# Blue tricolor and red splash



## chatsworth (Mar 19, 2010)

I am trying to make tricolor and splash in other colours, and so far I have these, they are small but both size and colour are improving for every generation 

This first one is a blue tricolor female, the second is a male, they still need to be more blue, but so far so good 



















This a red splash male I have


----------



## SarahY (Nov 6, 2008)

Gosh, the blue tricolour is very pretty indeed! :love1


----------



## chatsworth (Mar 19, 2010)

Yes, I think she is very speciel, and she has a very sweet temper too


----------



## moustress (Sep 25, 2009)

The blue tri in the first pic is very, very nice. I've been working on improving my blue tris for the last year or so, and she is the equal of anything I've produced as far as the quality of the markings are concerned. Good work!

The red splashed is interesting; I'll be watching to see what you are able to do with yellow and re tris and splashed. I have found that it's difficult to get good solid bold markings in this type of mousie. My yellow red/tris were all lost about a year and a half ago, and I'm just now starting to get them back. It's nice to know I'm not the only one who is working on this.

I hope you keep posting lots of pix of the blue and the red/yellow tri/splashed. I'm loving it!


----------



## MojoMouse (Apr 20, 2012)

I've never seen a pic of a blue tricolour before! It's beautiful.  The colour patches in the first mouse are nicely balanced as well. You must be very pleased with the results you're getting.


----------



## chatsworth (Mar 19, 2010)

Thank you very much for your comments 

I am very pleased with these and I will continue my work with them, it takes time, but is also very rewarding when you can see some results, I will post pictures whenever I get some new exiting ones, and if any of you have pictures of your blue and red tricolor/splash I would love to see them


----------



## MojoMouse (Apr 20, 2012)

I'll look forward to seeing how you go with this! 

I'm particularly interested in seeing any progress with your plans to work on improving the blue colour. The problem I can see that you'll be up against is the dilutes - these are what affect the blues. But without the dilutes you don't get the tri pattern. The bits of coat that have been masked from the effect of the dilutes look like a nice blue though. 

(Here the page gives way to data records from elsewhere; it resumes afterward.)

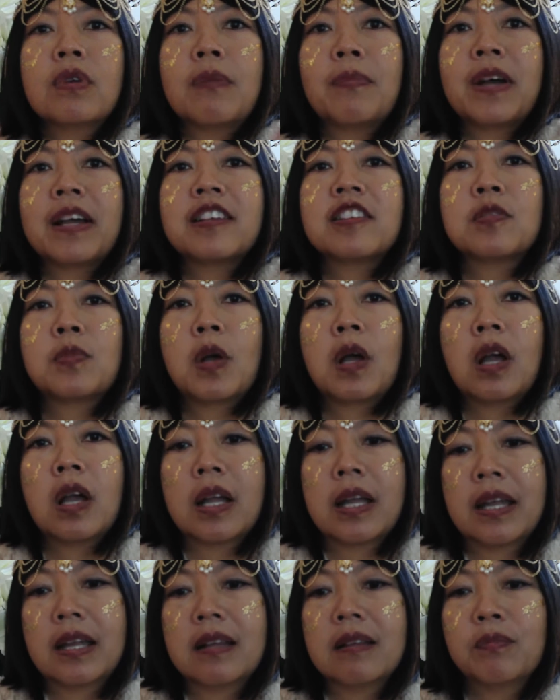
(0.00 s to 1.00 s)
my
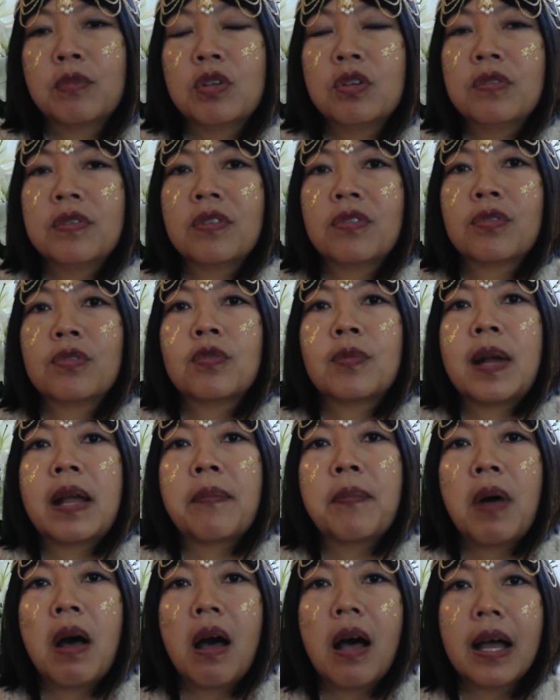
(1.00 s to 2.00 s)
spine, moving through my
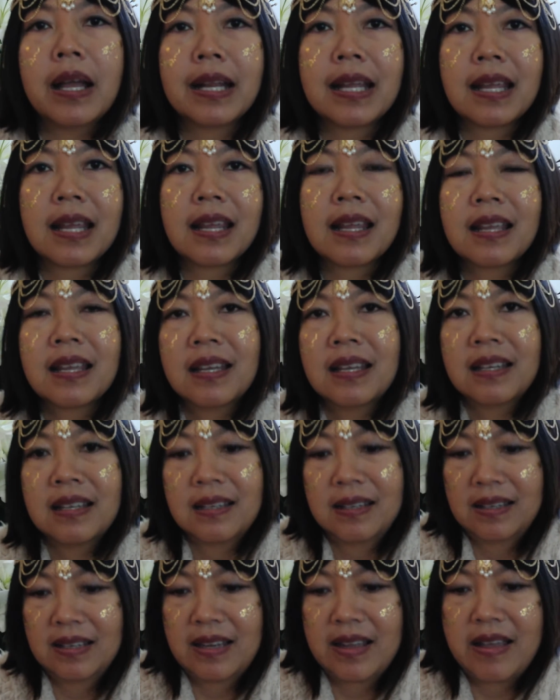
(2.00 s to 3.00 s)
body.
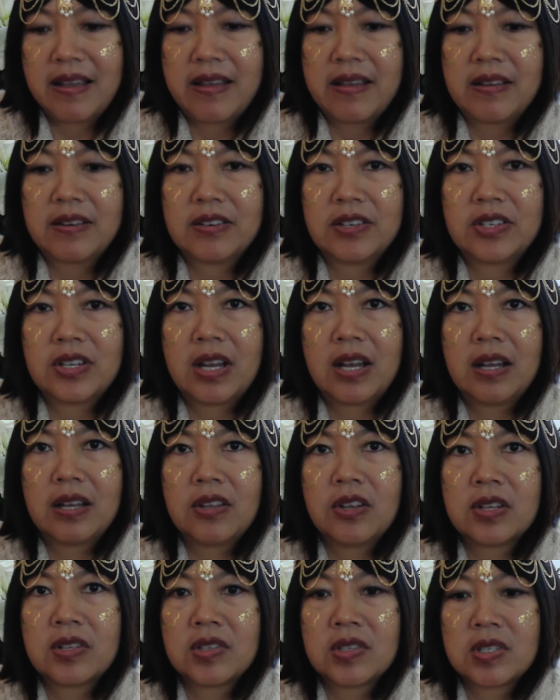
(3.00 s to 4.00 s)
And you
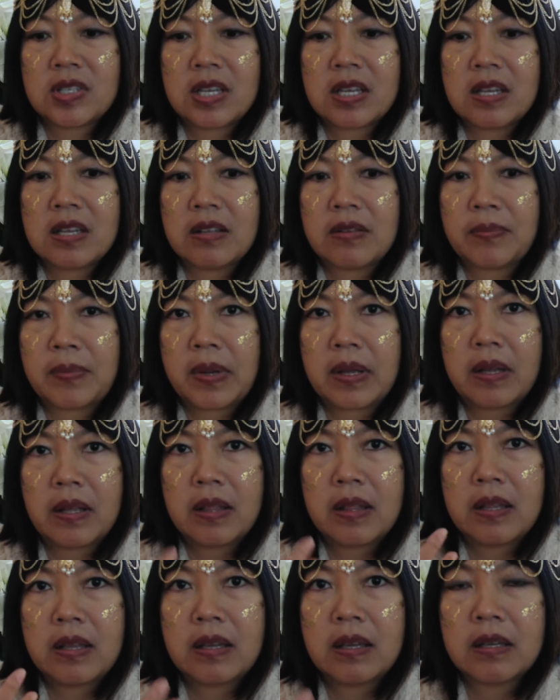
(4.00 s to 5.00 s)
can see in
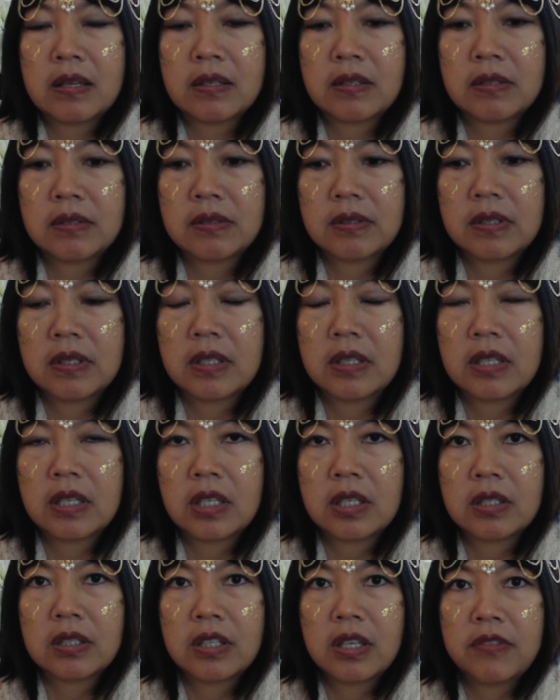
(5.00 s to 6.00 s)

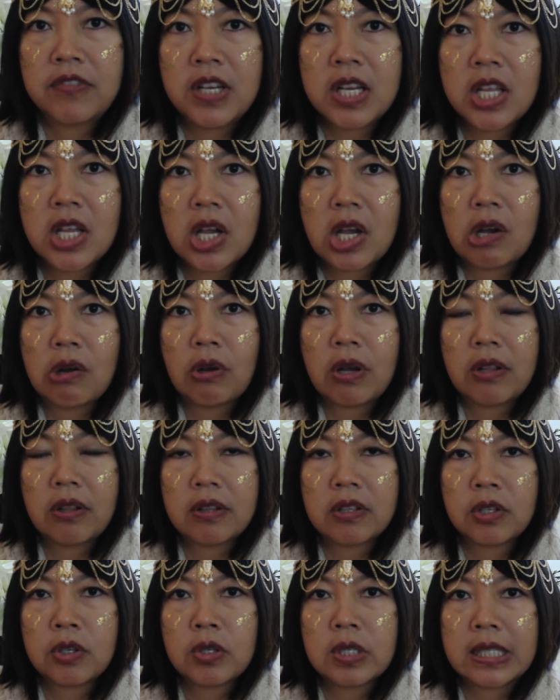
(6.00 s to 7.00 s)
the video,
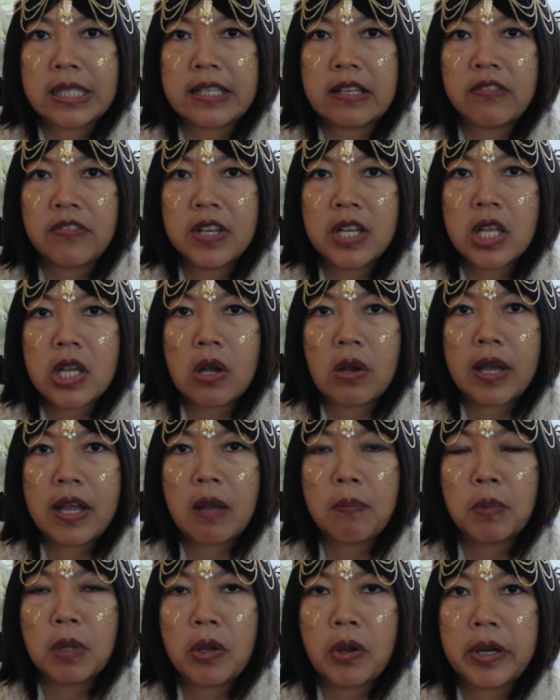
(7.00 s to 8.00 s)
the Kundalini video I
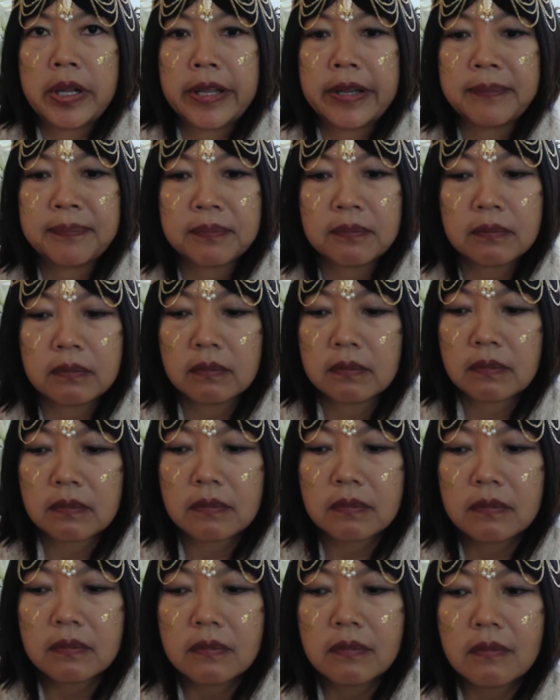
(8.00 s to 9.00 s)
uploaded,
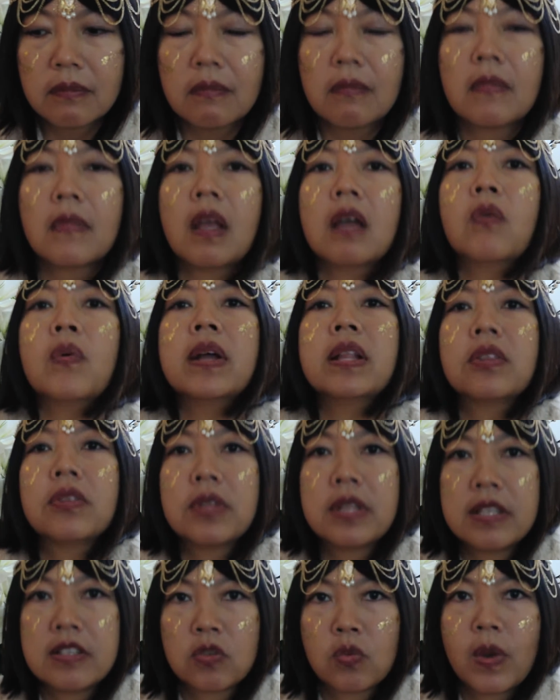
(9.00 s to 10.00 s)
I went through
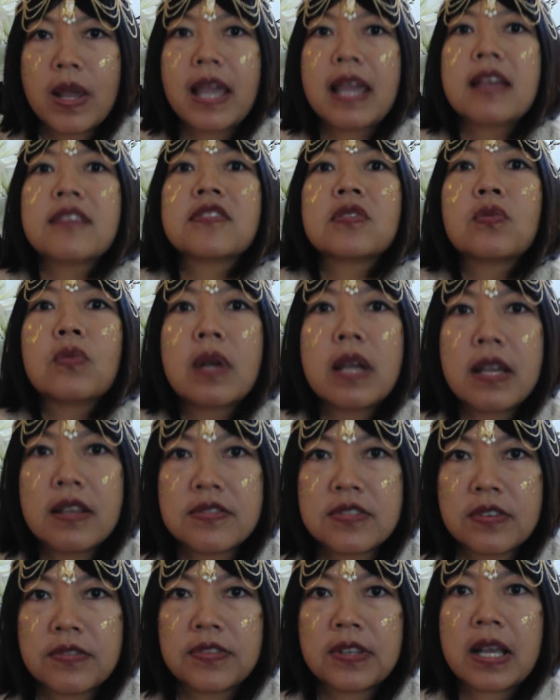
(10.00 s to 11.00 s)
these waves and waves
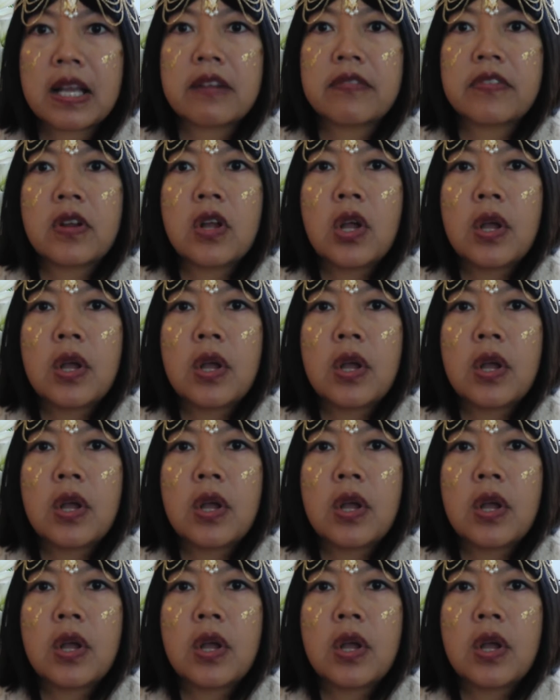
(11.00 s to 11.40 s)
of kind of,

All in all, very interesting!


----------



## moustress (Sep 25, 2009)

Mojomouse: Yes, getting the nice dark blue can be a problem, but chatsworth seems to have that already. Nice typey meeces too!


----------



## MojoMouse (Apr 20, 2012)

I thought that was what I said, moustress - that the dark blue was nice. It's masked from the action of the dilutes. Getting a strong, but lighter colour in the diluted blue was the challenge. Is this not correct? Now I'm confused.


----------



## moustress (Sep 25, 2009)

Oops! sorry


----------